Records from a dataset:
·····

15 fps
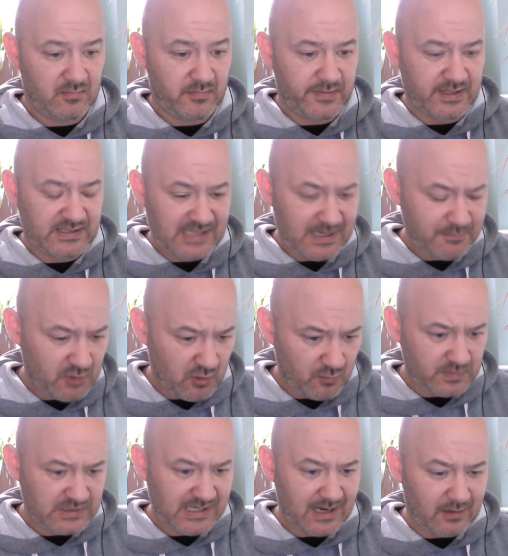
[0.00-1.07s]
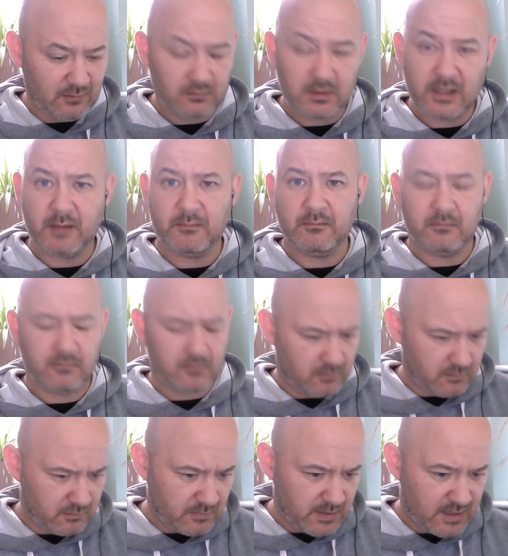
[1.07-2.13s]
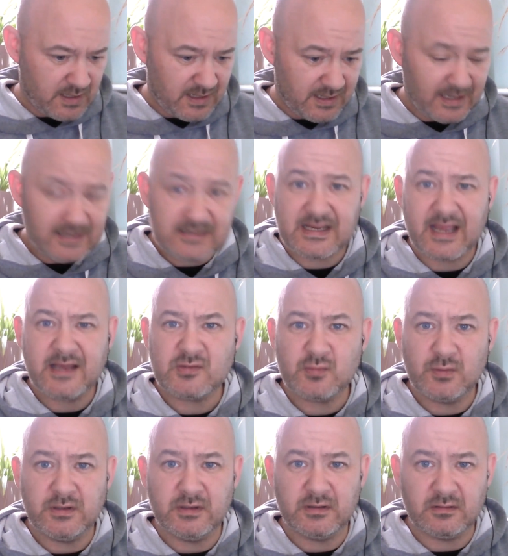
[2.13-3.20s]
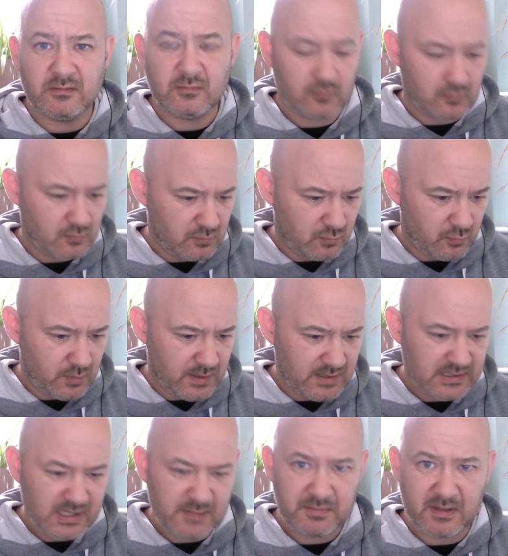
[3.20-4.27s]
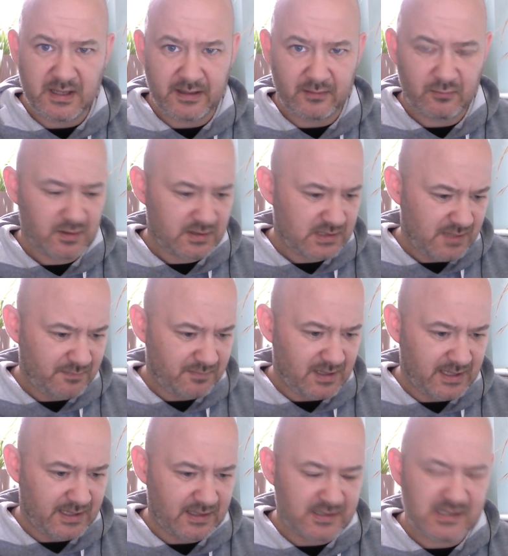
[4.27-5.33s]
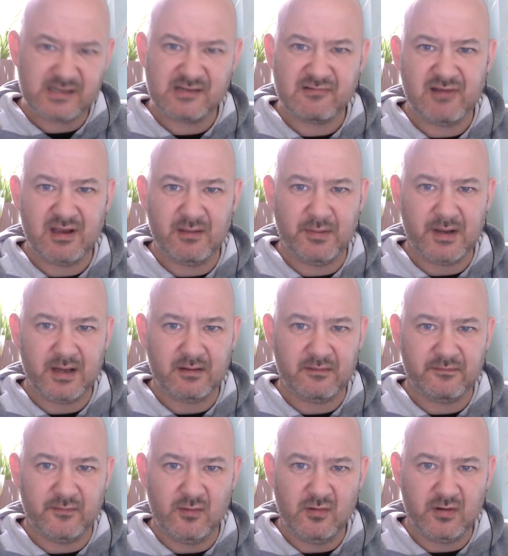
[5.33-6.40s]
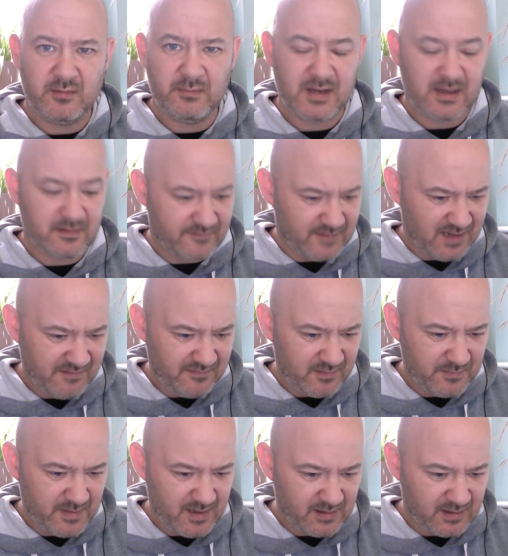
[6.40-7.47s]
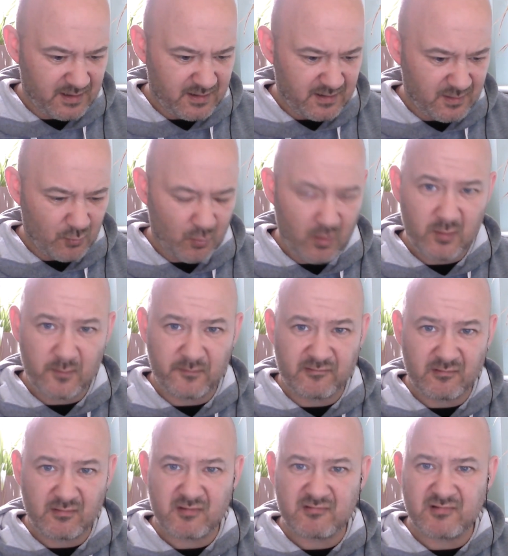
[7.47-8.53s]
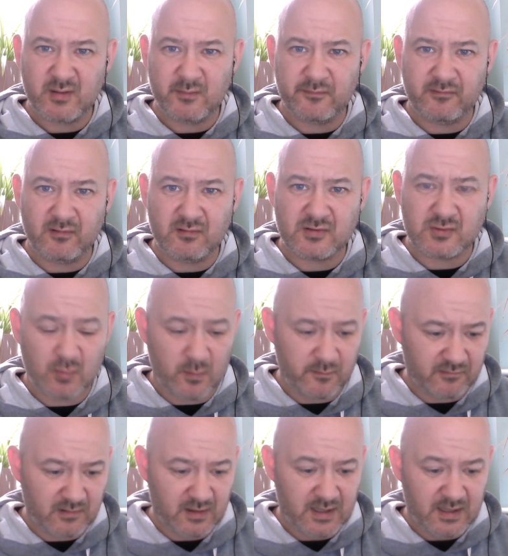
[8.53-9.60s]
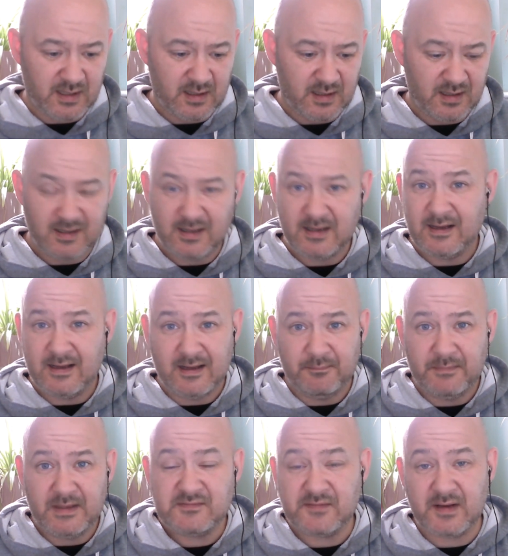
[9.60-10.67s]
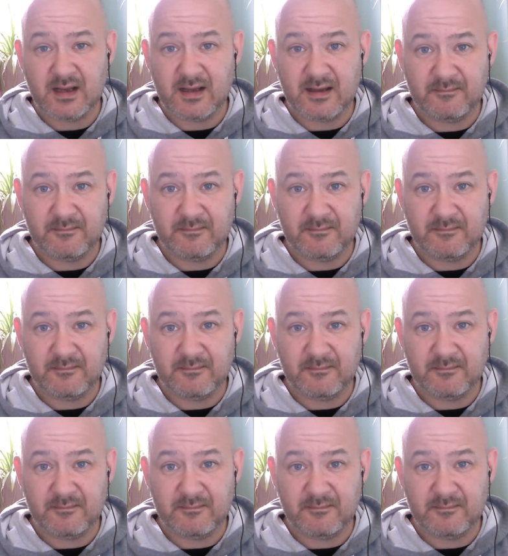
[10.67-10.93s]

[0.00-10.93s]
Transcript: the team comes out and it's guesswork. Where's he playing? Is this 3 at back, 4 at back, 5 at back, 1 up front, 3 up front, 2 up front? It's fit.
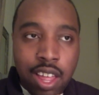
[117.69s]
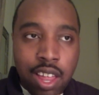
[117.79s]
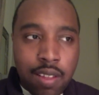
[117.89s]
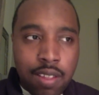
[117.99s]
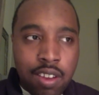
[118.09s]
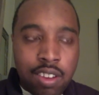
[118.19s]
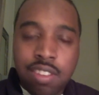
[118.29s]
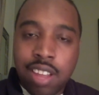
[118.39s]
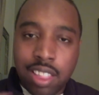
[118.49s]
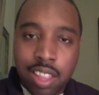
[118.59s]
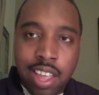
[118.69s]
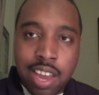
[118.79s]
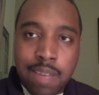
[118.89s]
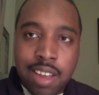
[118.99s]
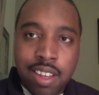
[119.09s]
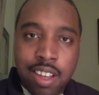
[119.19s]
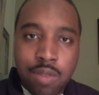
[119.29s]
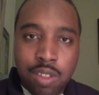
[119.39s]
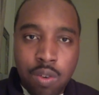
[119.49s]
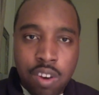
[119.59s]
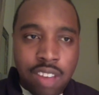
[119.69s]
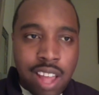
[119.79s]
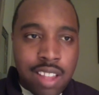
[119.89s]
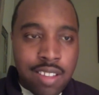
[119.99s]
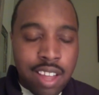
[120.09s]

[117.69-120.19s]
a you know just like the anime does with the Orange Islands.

·····

● Your goal: Return the entries above exactly, skipping any images.

● Response to the exercise:
15 fps
[0.00-1.07s]
[1.07-2.13s]
[2.13-3.20s]
[3.20-4.27s]
[4.27-5.33s]
[5.33-6.40s]
[6.40-7.47s]
[7.47-8.53s]
[8.53-9.60s]
[9.60-10.67s]
[10.67-10.93s]

[0.00-10.93s]
Transcript: the team comes out and it's guesswork. Where's he playing? Is this 3 at back, 4 at back, 5 at back, 1 up front, 3 up front, 2 up front? It's fit.
[117.69s]
[117.79s]
[117.89s]
[117.99s]
[118.09s]
[118.19s]
[118.29s]
[118.39s]
[118.49s]
[118.59s]
[118.69s]
[118.79s]
[118.89s]
[118.99s]
[119.09s]
[119.19s]
[119.29s]
[119.39s]
[119.49s]
[119.59s]
[119.69s]
[119.79s]
[119.89s]
[119.99s]
[120.09s]

[117.69-120.19s]
a you know just like the anime does with the Orange Islands.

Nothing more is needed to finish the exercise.